Alan Jackson on December 17, 2025 in Los Angeles. Credit : Jae C. Hong / POOL / AFP via Getty

Nick Reiner’s Former Defense Attorney Alan Jackson Says He ‘Doesn’t Really Care’ Whether a Potential Client Is Guilty: ‘Indefensible Never Comes Up’

Thomas Smith
5 Min Read

Nick Reiner’s former attorney, Alan Jackson, is opening up about how he thinks about representing clients in high-profile criminal cases.

Jackson, 61, appeared on Kelly Ripa’s Let’s Talk Off Camera on Tuesday, Jan. 13, where the conversation turned to a question many people ask about criminal defense: how an attorney builds a case for someone who may be viewed as guilty.

Ripa, 55, asked Jackson about his decision to withdraw from Reiner’s case on Jan. 7, shortly after Reiner’s arraignment began. Reiner is charged with murder in the stabbing deaths of his parents, Rob Reiner and Michele Singer Reiner. He will now be represented by a public defender.

Jackson told Ripa there are “certain things” he “simply can’t divulge” about the change in counsel. Still, he said his team remains focused on what’s best for Reiner.

“I want him to get the most robust defense that he possibly can get,” Jackson said, adding that he believes Reiner will receive that with the public defender’s office.

Alan Jackson on January 7, 2026, in Los Angeles, California.
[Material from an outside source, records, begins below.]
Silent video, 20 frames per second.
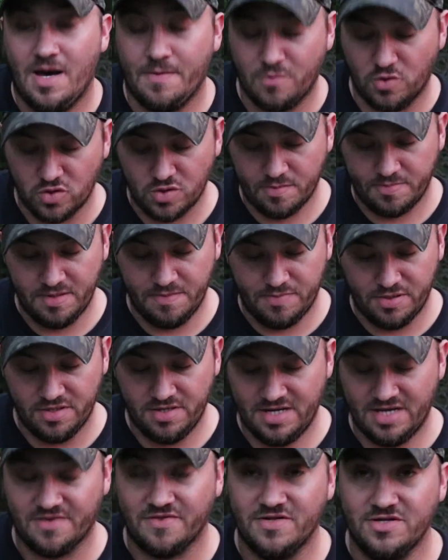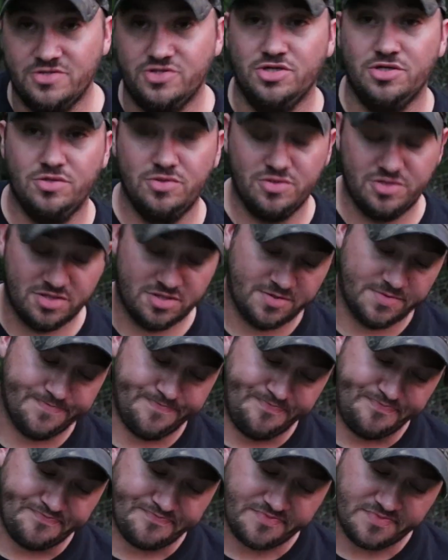I'm going to be putting out the juiced.
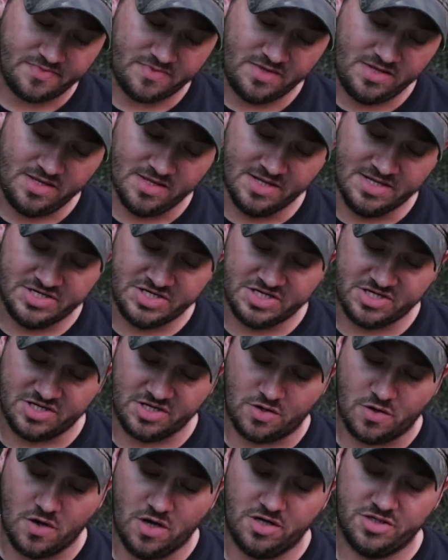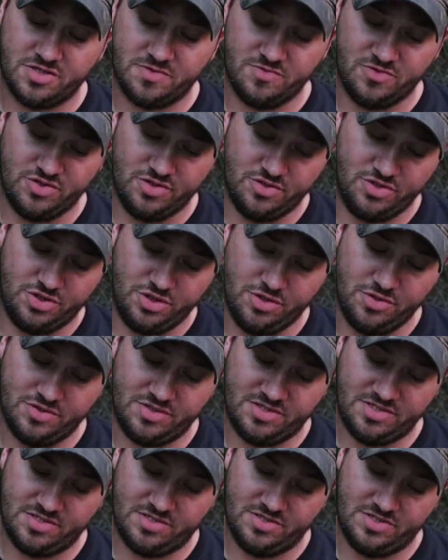This is the crushed,
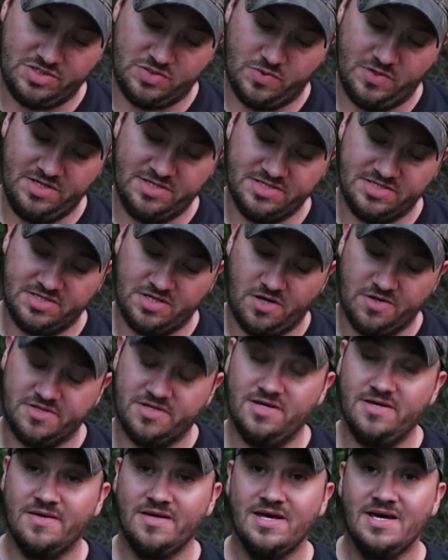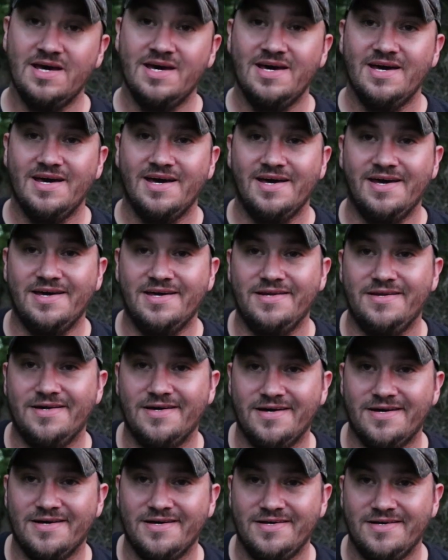juiced, sweet and salty, and
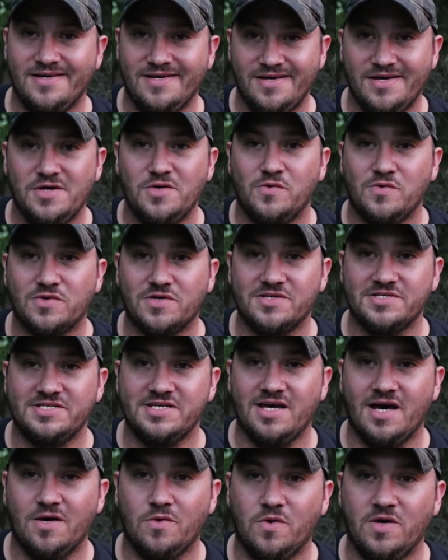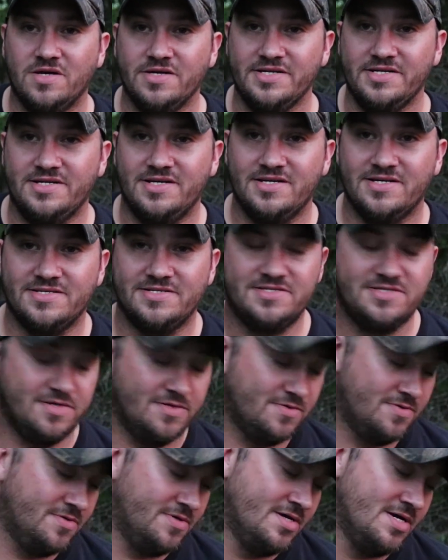we're going to see how well it does.
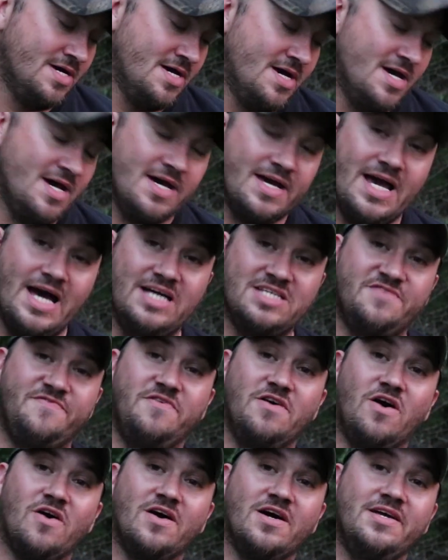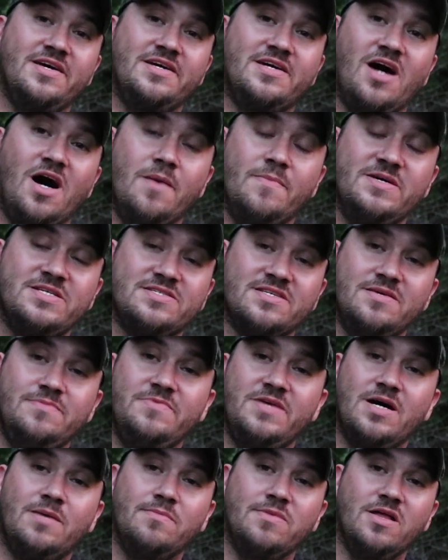So guys, if y'all got any comments, leave them
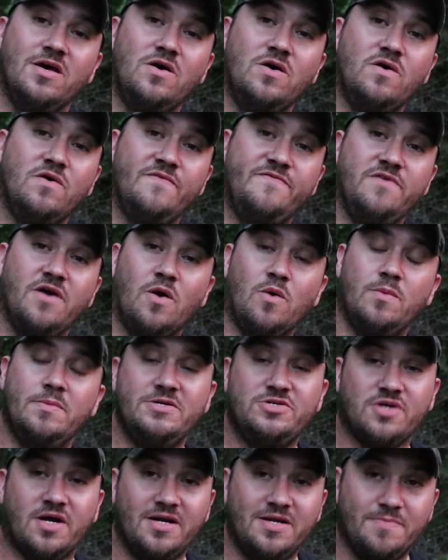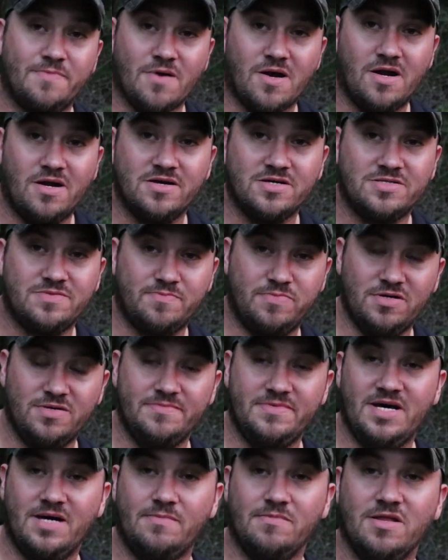down below. If y'all want me to try any products, put
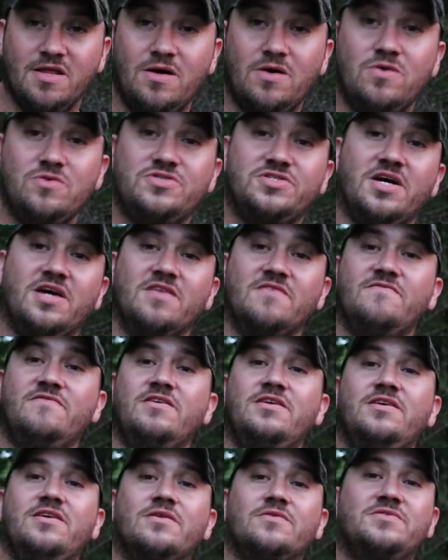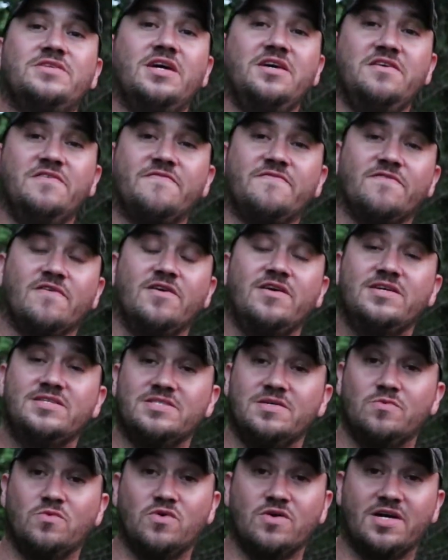them down below. Share the video, tell your friends,
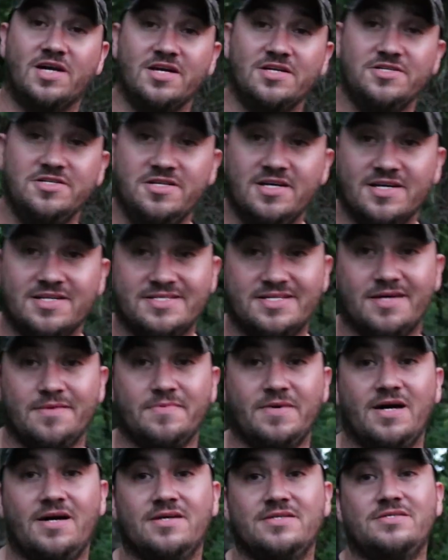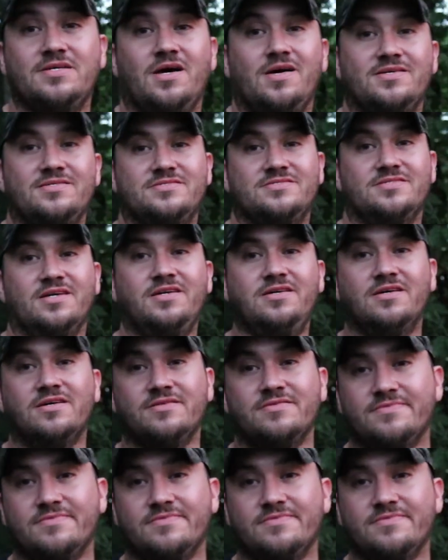and we'll catch you next time, guys. See ya.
Eric Thayer / POOL / AFP via Getty

Ripa also asked how he approaches cases that some people might label “indefensible.”

“There’s very little in the law that’s indefensible,” Jackson said, explaining that he doesn’t see the job as defending a person alone.

“We’re defending the Constitution,” he said. “We’re defending an idea. We’re defending the foundation on which this country was built in terms of its justice system.”

Jackson noted that the U.S. justice system is built around the right to liberty — and that taking someone’s liberty away is a serious act, even when it may be warranted.

“There are certain circumstances in which it’s absolutely appropriate,” he said. “I don’t have a problem with that, if it’s done perfectly.”

With that framework, he added, he tries not to focus on who the defendant is.

“I don’t worry about who the person is,” Jackson said, because “the word indefensible never comes up.”

In his view, a case is “completely defensible” if the government fails to meet its burden.

“It’s completely defensible, no matter who the person is, if the government doesn’t get it right,” he said.

Jackson also acknowledged that mental health can be a factor in some cases — emphasizing that he was speaking generally, not about Reiner’s situation. He described scenarios where a medical episode leads to harm and said society doesn’t treat illness the same way it treats intentional criminal conduct.

“If someone has an epileptic seizure, and they go unconscious and God forbid they’re in a traffic accident and something happens, and people lose their lives, we don’t punish that as a crime,” he said.

Courtroom sketches of Alan Jackson and Nick Reiner. Mona Shafer Edwards / BACKGRID

He added that the justice system focuses punishment on criminal conduct “where there’s an intent element,” pointing to legal concepts like a not guilty by reason of insanity defense for a defendant who, because of mental illness, “cannot form an intent,” and does not “understand the character and quality of [their] conduct.”

As the conversation continued, Ripa asked Jackson directly whether he has ever taken a case where he believed his client was probably guilty and planned to “razzle-dazzle” a defense.

Jackson said he wouldn’t describe the work that way — and answered “no.”

“I normally don’t make pronouncements one way or the other, about the guilt or innocence of my client, because it doesn’t matter to me,” he said. “I don’t really care.”

Instead, he said, his focus stays on the process.

“I care about the Constitution,” he reiterated. “I care about whether or not the government got their job right.”